• Your task
Type out every line below exactly as it reads.

[Saved data entries]
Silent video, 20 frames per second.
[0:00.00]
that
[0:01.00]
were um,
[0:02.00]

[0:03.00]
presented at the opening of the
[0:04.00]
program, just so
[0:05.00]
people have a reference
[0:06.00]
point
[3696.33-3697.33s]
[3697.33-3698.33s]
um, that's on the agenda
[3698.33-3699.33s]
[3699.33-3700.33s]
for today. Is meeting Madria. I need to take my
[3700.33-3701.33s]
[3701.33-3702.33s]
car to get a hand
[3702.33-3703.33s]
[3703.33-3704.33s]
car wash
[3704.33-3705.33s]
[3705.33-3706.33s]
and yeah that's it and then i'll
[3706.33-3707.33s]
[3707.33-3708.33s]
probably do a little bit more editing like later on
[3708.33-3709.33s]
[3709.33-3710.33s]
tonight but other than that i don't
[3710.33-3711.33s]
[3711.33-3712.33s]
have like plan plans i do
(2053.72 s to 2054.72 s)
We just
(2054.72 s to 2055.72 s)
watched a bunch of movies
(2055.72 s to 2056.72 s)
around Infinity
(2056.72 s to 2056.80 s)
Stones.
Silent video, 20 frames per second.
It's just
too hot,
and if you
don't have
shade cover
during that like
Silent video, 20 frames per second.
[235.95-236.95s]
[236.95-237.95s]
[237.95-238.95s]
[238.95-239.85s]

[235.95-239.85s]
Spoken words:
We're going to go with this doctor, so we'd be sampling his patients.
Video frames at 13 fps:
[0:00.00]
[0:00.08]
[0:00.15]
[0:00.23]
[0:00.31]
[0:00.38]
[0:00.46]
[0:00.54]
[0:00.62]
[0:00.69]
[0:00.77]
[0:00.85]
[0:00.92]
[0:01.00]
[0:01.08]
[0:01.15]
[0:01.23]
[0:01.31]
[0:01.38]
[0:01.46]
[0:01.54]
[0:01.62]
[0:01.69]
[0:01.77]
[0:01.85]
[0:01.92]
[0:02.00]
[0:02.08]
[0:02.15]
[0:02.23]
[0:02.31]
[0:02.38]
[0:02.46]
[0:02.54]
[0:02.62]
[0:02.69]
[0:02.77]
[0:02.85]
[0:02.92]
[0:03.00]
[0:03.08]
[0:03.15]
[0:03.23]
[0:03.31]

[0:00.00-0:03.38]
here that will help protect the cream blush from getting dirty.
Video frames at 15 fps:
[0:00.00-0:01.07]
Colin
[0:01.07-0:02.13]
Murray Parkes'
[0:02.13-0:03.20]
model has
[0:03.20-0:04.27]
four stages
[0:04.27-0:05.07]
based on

• Answer area
Silent video, 20 frames per second.
[0:00.00]
that
[0:01.00]
were um,
[0:02.00]

[0:03.00]
presented at the opening of the
[0:04.00]
program, just so
[0:05.00]
people have a reference
[0:06.00]
point
[3696.33-3697.33s]
[3697.33-3698.33s]
um, that's on the agenda
[3698.33-3699.33s]
[3699.33-3700.33s]
for today. Is meeting Madria. I need to take my
[3700.33-3701.33s]
[3701.33-3702.33s]
car to get a hand
[3702.33-3703.33s]
[3703.33-3704.33s]
car wash
[3704.33-3705.33s]
[3705.33-3706.33s]
and yeah that's it and then i'll
[3706.33-3707.33s]
[3707.33-3708.33s]
probably do a little bit more editing like later on
[3708.33-3709.33s]
[3709.33-3710.33s]
tonight but other than that i don't
[3710.33-3711.33s]
[3711.33-3712.33s]
have like plan plans i do
(2053.72 s to 2054.72 s)
We just
(2054.72 s to 2055.72 s)
watched a bunch of movies
(2055.72 s to 2056.72 s)
around Infinity
(2056.72 s to 2056.80 s)
Stones.
Silent video, 20 frames per second.
It's just
too hot,
and if you
don't have
shade cover
during that like
Silent video, 20 frames per second.
[235.95-236.95s]
[236.95-237.95s]
[237.95-238.95s]
[238.95-239.85s]

[235.95-239.85s]
Spoken words:
We're going to go with this doctor, so we'd be sampling his patients.
Video frames at 13 fps:
[0:00.00]
[0:00.08]
[0:00.15]
[0:00.23]
[0:00.31]
[0:00.38]
[0:00.46]
[0:00.54]
[0:00.62]
[0:00.69]
[0:00.77]
[0:00.85]
[0:00.92]
[0:01.00]
[0:01.08]
[0:01.15]
[0:01.23]
[0:01.31]
[0:01.38]
[0:01.46]
[0:01.54]
[0:01.62]
[0:01.69]
[0:01.77]
[0:01.85]
[0:01.92]
[0:02.00]
[0:02.08]
[0:02.15]
[0:02.23]
[0:02.31]
[0:02.38]
[0:02.46]
[0:02.54]
[0:02.62]
[0:02.69]
[0:02.77]
[0:02.85]
[0:02.92]
[0:03.00]
[0:03.08]
[0:03.15]
[0:03.23]
[0:03.31]

[0:00.00-0:03.38]
here that will help protect the cream blush from getting dirty.
Video frames at 15 fps:
[0:00.00-0:01.07]
Colin
[0:01.07-0:02.13]
Murray Parkes'
[0:02.13-0:03.20]
model has
[0:03.20-0:04.27]
four stages
[0:04.27-0:05.07]
based on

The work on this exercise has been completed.